Le plus fort tient dans un commentaire selon lequel ces attentats auraient lieu alors que les forces américaines se félicitent de la baisse de la violence. Je relève au moins trois approximations à la limite du mensonge (résultant d’une vision biaisée de la situation, elle-même résultant en partie d’une méconnaissance totale de ce qui se passe en Irak):

  1. PRIMO: ces attentats (comme celui de février) sont les premiers depuis des mois. Cela ne rachète en rien leur horreur, mais cela relativise le commentaire.
  2. SECUNDO: l’annonce de la baisse statistique des violences date du 1er novembre….. Mais il est dramatiquement plus payant de montrer qu’un malheur arrive toujours alors qu’on prétend qu’il ne peut plus arriver. Cela permet de décrédibiliser l’annonce faite précédemment sur l’amélioration de la sécurité.
  3. TERTIO: pourquoi faut-il que, selon les journalistes français, les autorités « se félicitent » de quelque chose? Croient-ils vraiment que les décideurs sont à ce point contents d’eux-mêmes? C’est ignorer largement toutes les interviews récentes tant de PETRAEUS, d’ODIERNO, du contre-amiral SMITH (un des porte-paroles de la MNF-I) ou même de l’Administration Bush: loin de crier victoire, ils se contentent de noter l’amélioration des conditions de la sécurité (ce qui est différent de « se féliciter » de cette amélioration… Certains trouveront que j’ergote, mais en tant qu’enseignant, je suis bien placé pour dire que les mots que l’ont emploie ont un sens pour ceux qui les reçoivent et qu’il ne faut donc JAMAIS les choisir aléatoirement… D’ailleurs, je ne crois pas que ces journalistes les aient choisis au hasard)
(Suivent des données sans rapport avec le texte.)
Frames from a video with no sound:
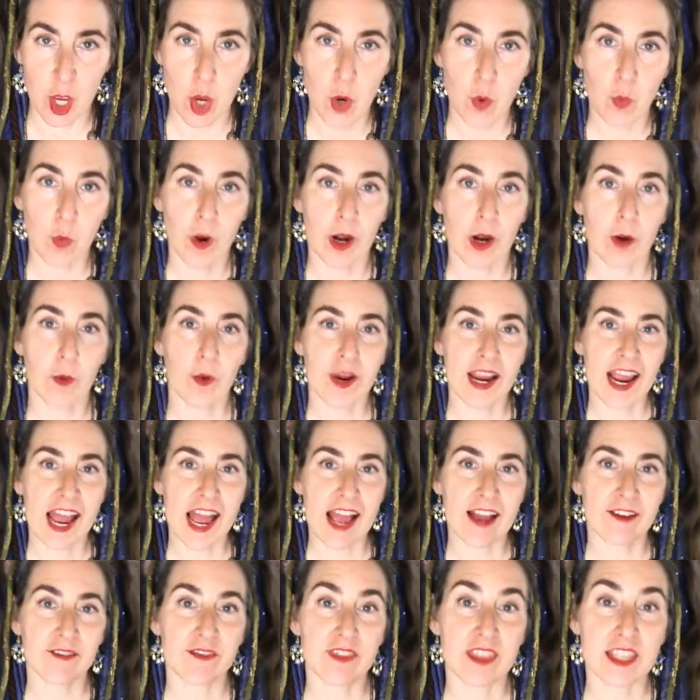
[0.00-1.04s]
where we
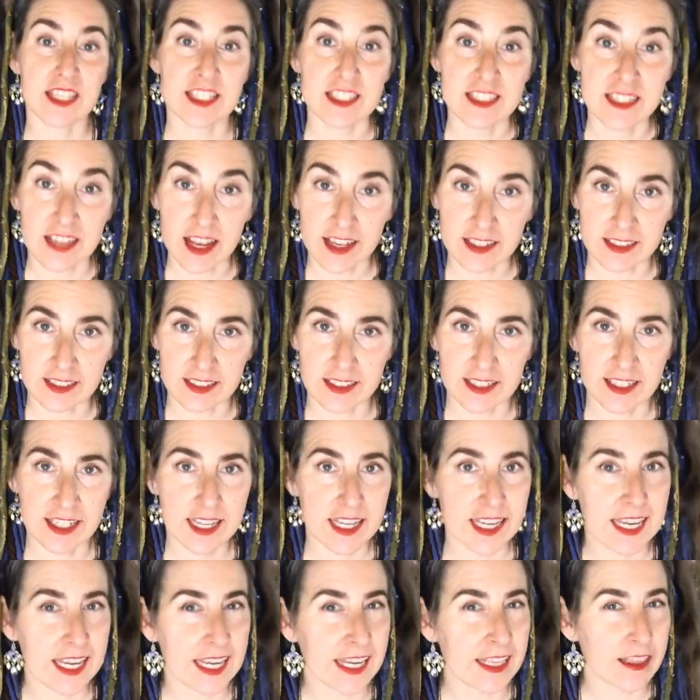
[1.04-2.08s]
have the sun
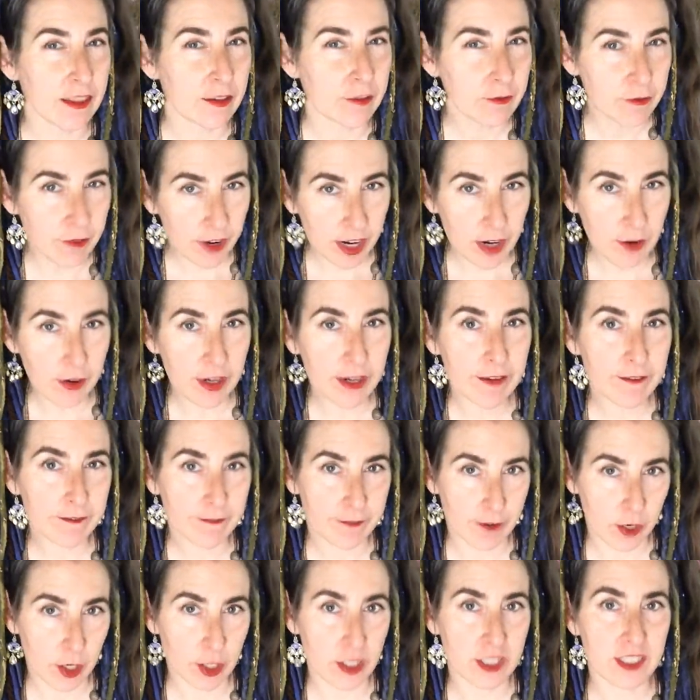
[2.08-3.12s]
in the very
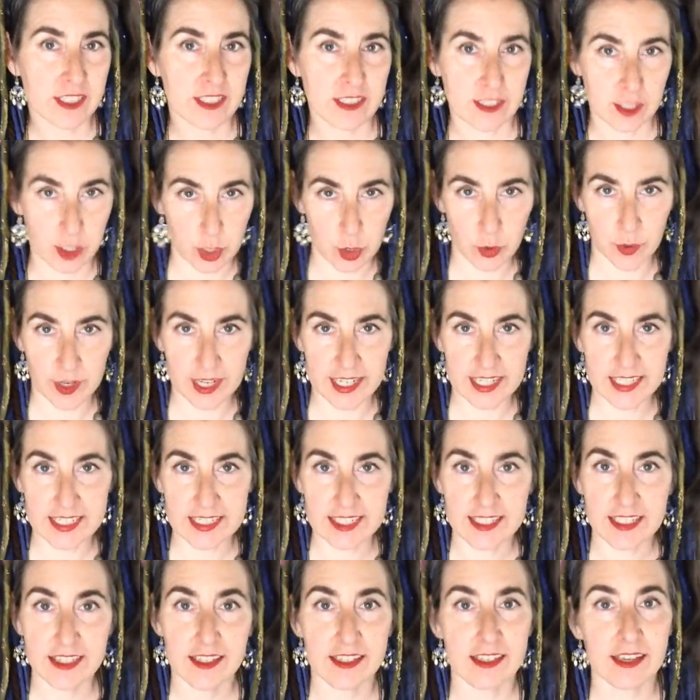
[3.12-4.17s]
first
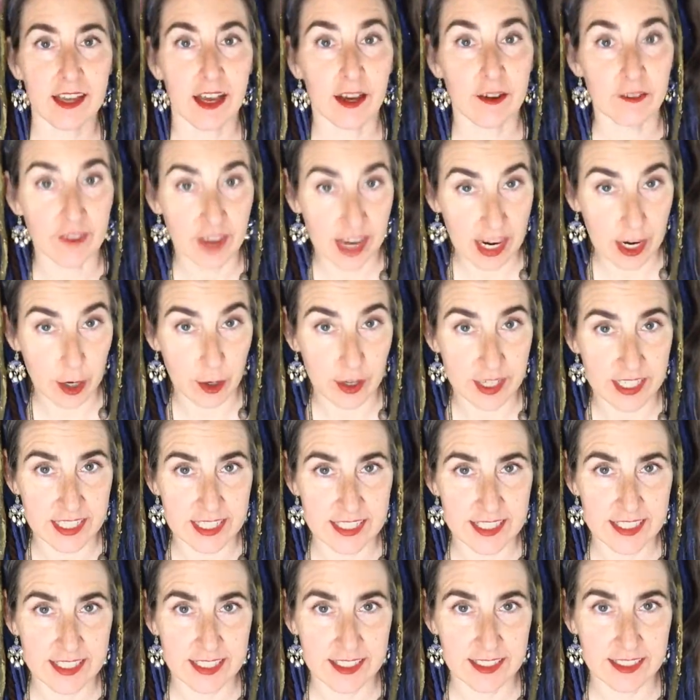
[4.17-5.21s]
degrees of
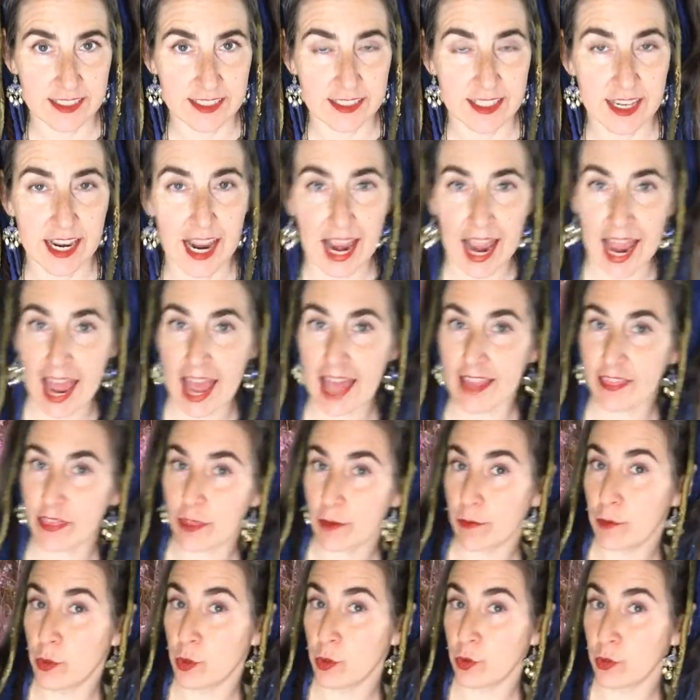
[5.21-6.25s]
Aries and the
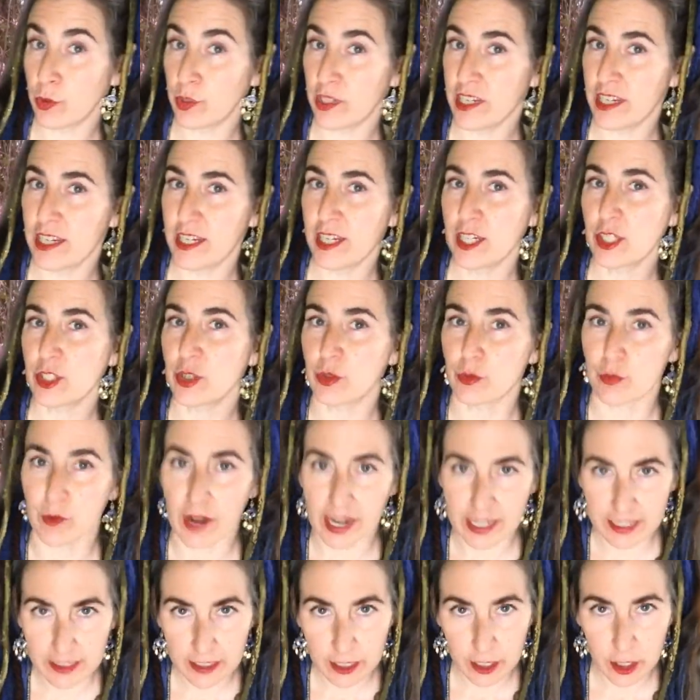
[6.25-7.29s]
moon
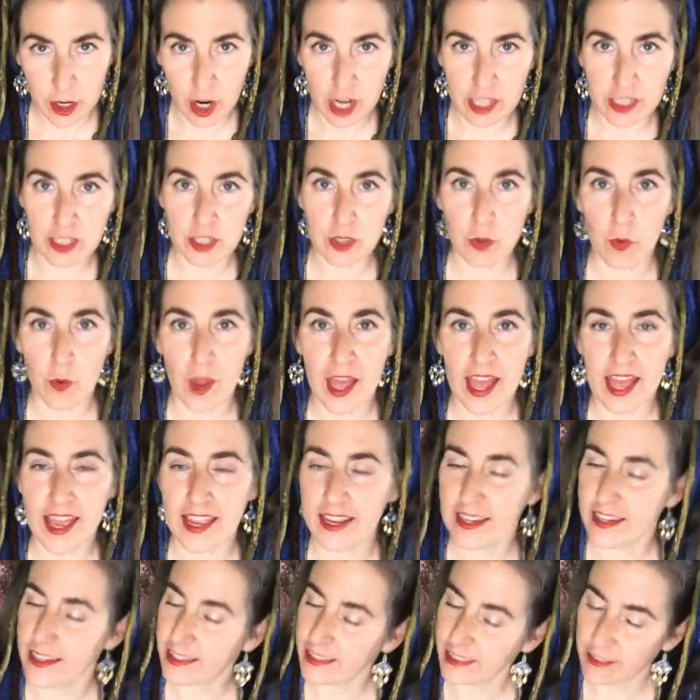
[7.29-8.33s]
directly across the way
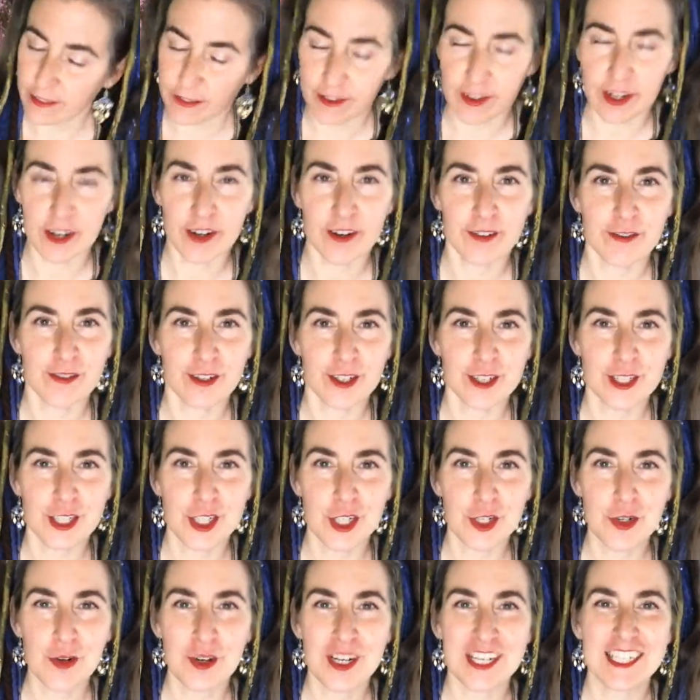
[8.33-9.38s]
in the very first
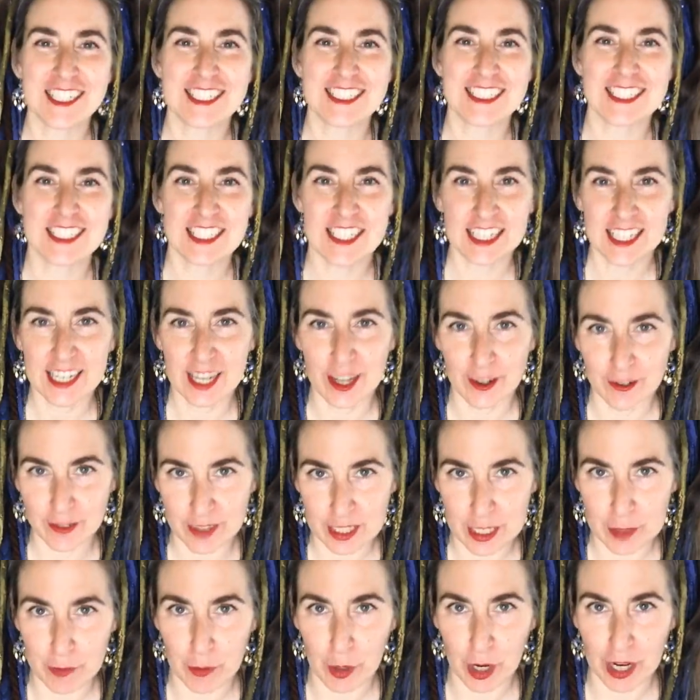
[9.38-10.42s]
degrees of
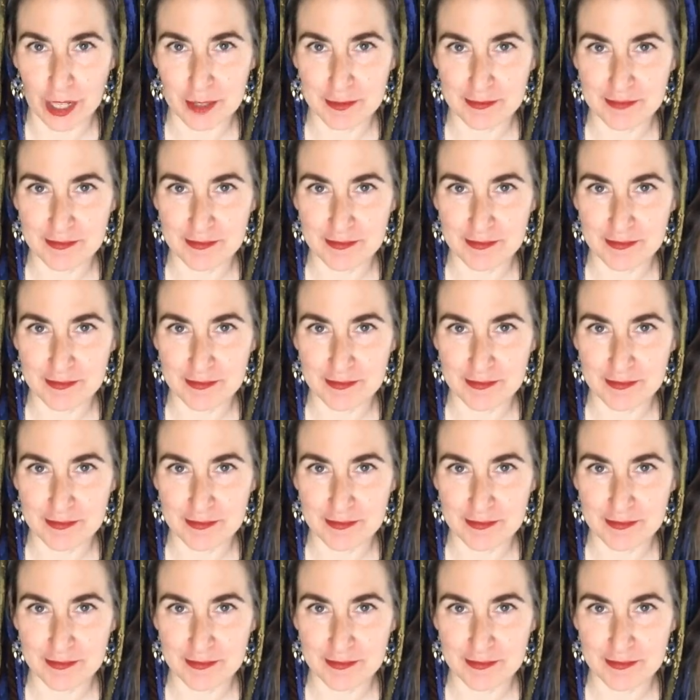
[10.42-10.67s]
Libra.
Bon, qu’en dire alors? D’abord que les médias ont tendance à se focaliser sur les seules indications statistiques. A leur décharge, c’est l’essentiel de ce que le LTG ODIERNO avait fourni le 1er novembre…. du moins pour la partie visuelle (les diapos). Mais comme je dis souvent à mes élèves, il faut aussi écouter ceux qui parlent.

De fait, il faut examiner plus attentivement ce qu’impliquent ces attentats, au-delà de la tragédie humaine qu’ils représentent. Premier point: il s’agit d’un changement de tactique (toujours la loi du contournement: « chacun des adversaires fait la loi de l’autre » comme dirait Karl v. C.), puisque les voitures piégées ne peuvent plus être assemblées ni acheminées. Donc, on fait appel à des candidats au « martyre », voire à des malades mentaux (la réponse de Thomas RENARD). Ce qui dénote un glissement vers le pôle terroriste. Second point: la hausse ou la baisse des violences ne veulent rien dire en soi. La première peut dénoter un retrait tactique partiel de l’un ou l’autre camp, de même que l’achèvement d’un processus de nettoyage ethnique. La hausse peut également signifier qu’un camp est aux abois.

Il n’en reste pas moins vrai que cette manière de relater l’information est critique en contre-insurrection ou en stabilisation: elle renvoie à l’interprétation que l’on va donner à un évènement et donc à un jugement de valeur. Il est triste de constater que les médias occidentaux (désolé de généraliser, c’est juste une facilité méthodologique) ont toujours tendance à dénigrer ce que leurs militaires font (plus particulièrement encore lorsque ce sont des Américains et que le journaliste est français). Aux Etats-Unis, force est de constater que la relation de la guerre colle davantage au terrain, notamment grâce aux journalistes « embedded » et aux reportages de terrain préparés sur de longues semaines.

Last but not least, cela ne renvoie-t-il pas au retour du « bouc émissaire » dans les sociétés occidentales, dans la mesure où le métier (mais aussi le rôle) du militaire focalise toutes les attentes et toutes les frustrations, mais aussi dans la mesure où l’occidental croit encore qu’il doit payer d’avoir porté « le fardeau du monde » durant si longtemps?